Requirements to archive data at the HEASARC

This document lists general guidelines to archive data at the HEASARC either from missions or experiment PIs or high level products derived from particular study. These guidelines are to ensure and maintain the capability of the multi-mission approach of the HEASARC archive as described in the HEASARC charter. Project-specific needs have to be agreed on individual cases.

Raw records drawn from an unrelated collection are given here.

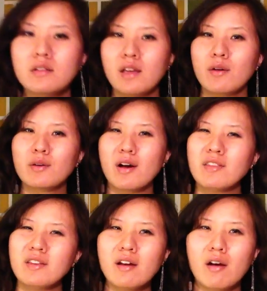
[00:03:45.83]
Now,
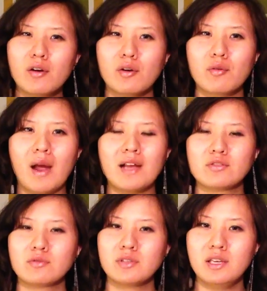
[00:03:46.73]
Gothic art
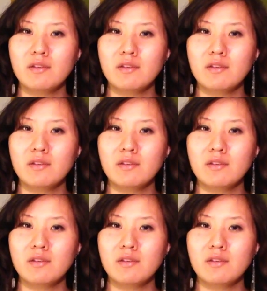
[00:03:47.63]
gradually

The general guidelines relative to data archive are described as different elements that are applicable, all or in part, either to missions or products:

Requirement from Mission

The HEASARC's general policy is that archival data to be effective must include in addition to the data, also documentation, software and calibration data. The lack of any of these components prevents the full exploitation of the archival data. Every NASA Astrophysics project usually produces a Project Data Management Plan (PDMP) that describes how their data will be analyzed and archived. The projects are encouraged to work with the HEASARC in writing their PDMP.
Before the mission/experiment is submitted to a specific Explorers or ROSES call (or similar) the HEASARC may provide a letter of support/acknowledgement that the HEASARC has been identified as the mission data archive if required by call. After the mission is selected, the HEASARC encorages missions to discuss and document a general agreement by the end of Phase A where is listed the HEASAC services necessary to support the mission and the mission responsabilities and deliveries. After the mission is approved, the agreed services are detailed in a technical document typically ready by the Critical Design Review. The technical agreement includes part or all the elements necessary to archive the data.

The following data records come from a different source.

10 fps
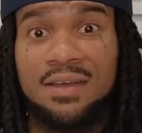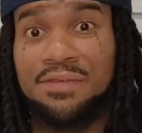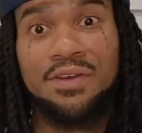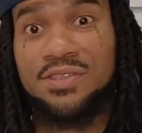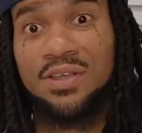Her
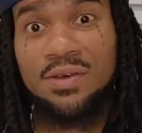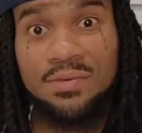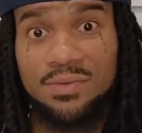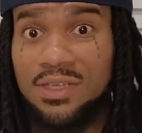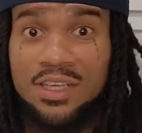first
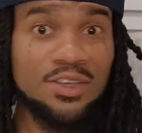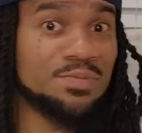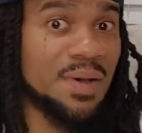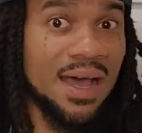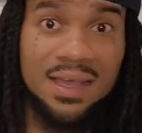song took your
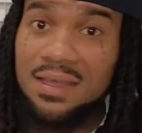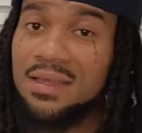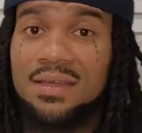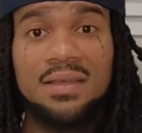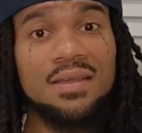spot.
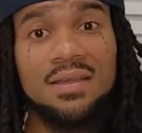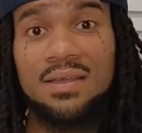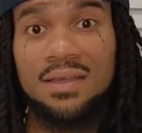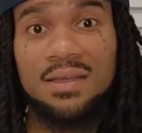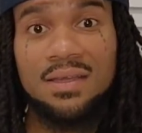
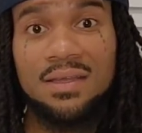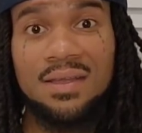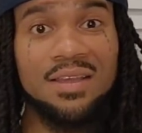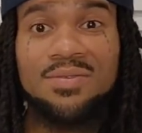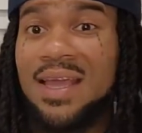
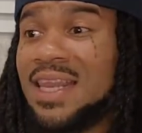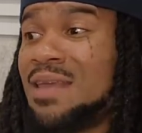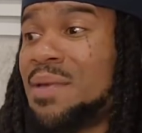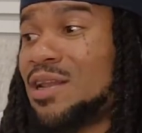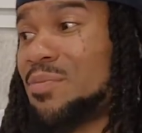Now you can't
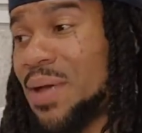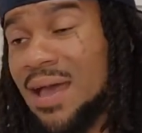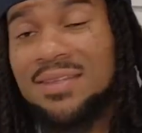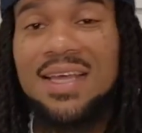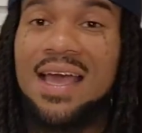even make no
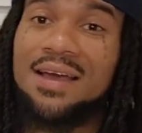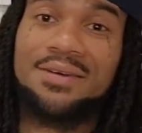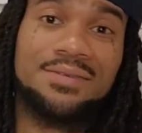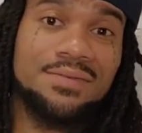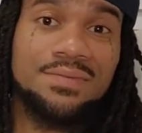pound
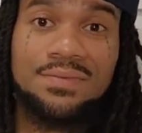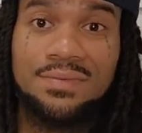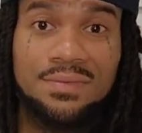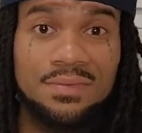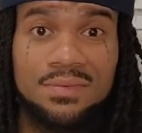town.
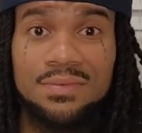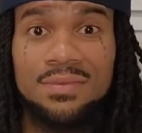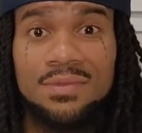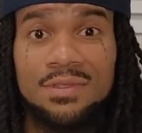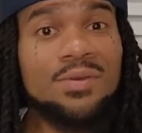
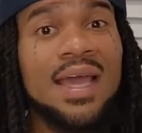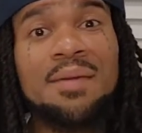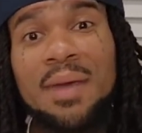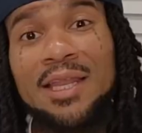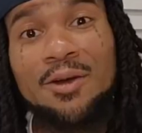You
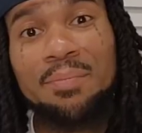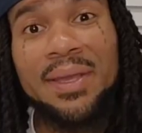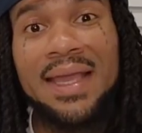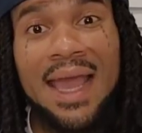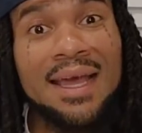can't make no
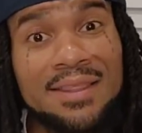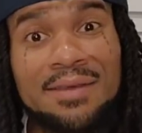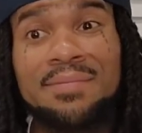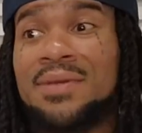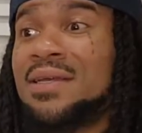big
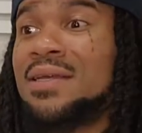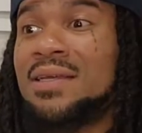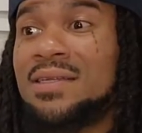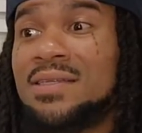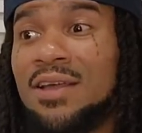anthem
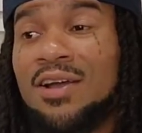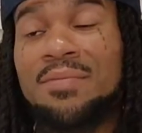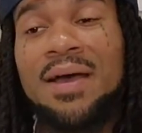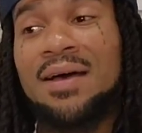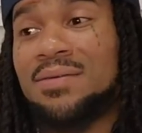talking
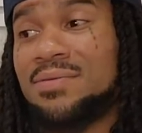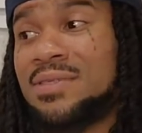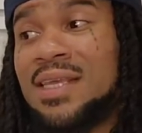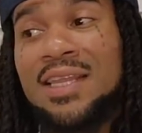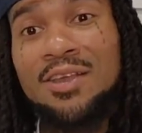about
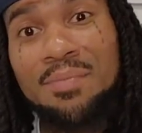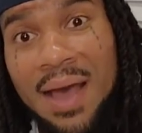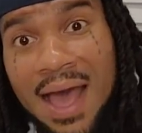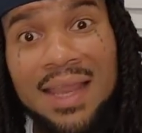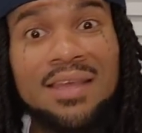selling your
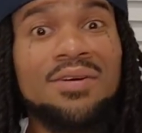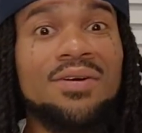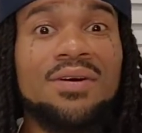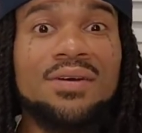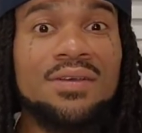body
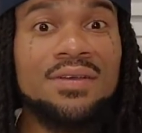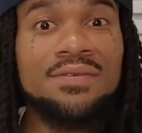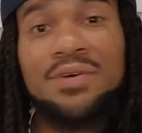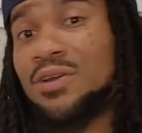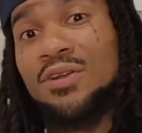or
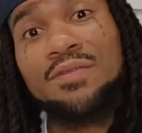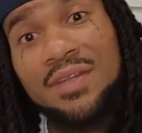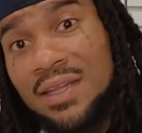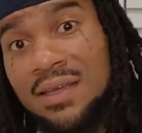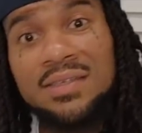fucking over
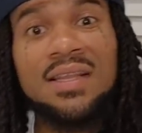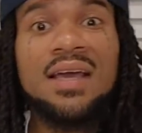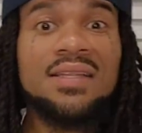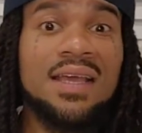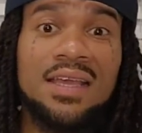niggas
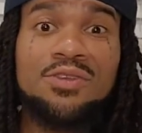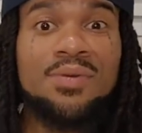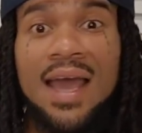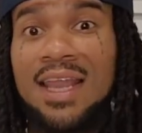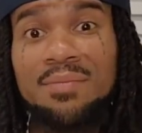like that. You
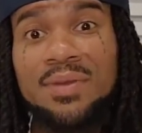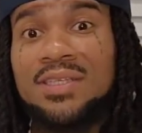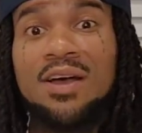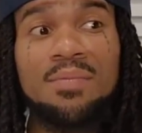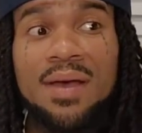gotta be
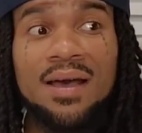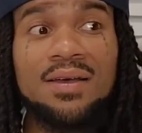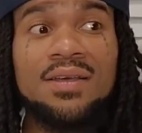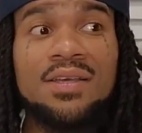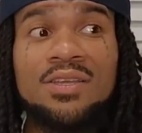talking about
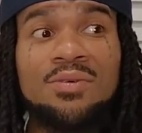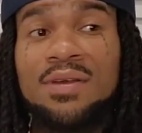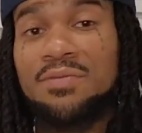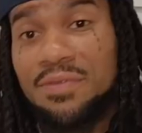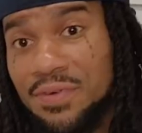you don't
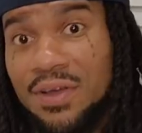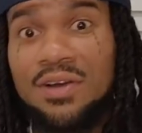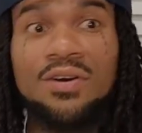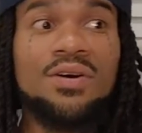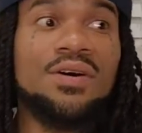give a fuck
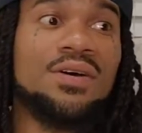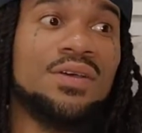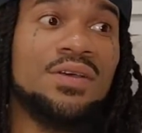or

Requirement for Data Products and Software routine

HEASARC archives results of a scientific reaseach that may include catalogs, specialized data products and/or algorithm that may be used by a larger community.
The HEASARC accepts these products if they are relevant to the scope of the HEASARC archive and add value to existing mission archive.
Catalogs/database and data products may result from research on specific object class (for example AGN , LMXRB) that may include properties derived using data from a single mission or multi-missions and/or other observatories. Data products may include spectra, lightcurves or images or other products. Format for these products should follow the HEASARC guideline for data and databases. If the research leading to these results are from an ADP or ATD proposal the HEASARC may provide a letter of support/acknowledgement that the HEASARC has been identified as the mission data archive if required by the call.
HEASARC also accepts community software such as new spectral models or new algorithms applicable to multi-missions analysis. This contributed software may be included in future HEASARC software distribution and users are encoraged to make use of the standard develop for software . However, if the software is related to a specific mission, the HEASARC encourages the Pis to first contact the mission science center for which the software is relevant.



Archive Common Elements

Data Delivery

The HEASARC may receive the data either at the end of mission operations as the final mission archive site, or during the mission operations phase as the primary mission archive site.

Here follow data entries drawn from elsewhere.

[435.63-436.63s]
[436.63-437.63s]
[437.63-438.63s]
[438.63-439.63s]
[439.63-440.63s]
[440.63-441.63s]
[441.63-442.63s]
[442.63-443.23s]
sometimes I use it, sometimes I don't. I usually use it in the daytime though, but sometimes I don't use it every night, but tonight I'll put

To use the HEASARC as the primary archive during the mission operations phase, the project should contact the HEASARC to establish the details of the data delivery and the archive structure. All data delivered to the HEASARC are made public as soon as they are archived, unless the mission requires a proprietary period, in which case the HEASARC will store the data in a protected format.

Data can be delivered to the HEASARC using different methods. HEASARC has adopted a data transfer protocol, DTS, originally developed by the XMM consortium. This uses the secure FTP protocol and requires the DTS software to be installed on the site that initiates the transfer. This is the preferred method for missions that uses the HEASARC as an active archive during the operation phase.
Alternative deliveries may use the "scp" copy or FTP copy from the remote sites. The HEASARC, however, does not offer local staging area for external users to deliver their data.

Data Format

NASA has mandated the archiving of astrophysical data in FITS format. Following this mandate, the HEASARC has adopted and promoted FITS as the standard format for all levels of data, e.g. from the basic reformatted telemetry to the higher products such as lightcurves, spectra or images. To help projects to provide data in FITS format, HEASARC has developed FITS standards for headers and data structure to describe most of the high energy astrophysical data. These HEASARC FITS conventions include either keywords specific setting, full header and data structure(see also template examples ).

Data delivered to the HEASARC should comply with these existing standards. If these standards are not appropriate for a particular data set, projects are encouraged to interact with the HEASARC personnel to define headers and data structure suitable for their data. Using standard headers and data structure facilitates the usage of existing software to manipulate FITS files and, if suitable, of analysis packages available at the HEASARC. In the past, this has been proven to be effective in reducing the costs associated with data analysis software. Simple FITS wrappers of the raw data are discouraged for both science data and calibration data files. HEASARC will also accept gif, jpeg , png and/or ps files as quick-view or preview versions of the FITS data products.
As a general policy, the HEASARC does not archive the original telemetry, which is in general not in FITS format.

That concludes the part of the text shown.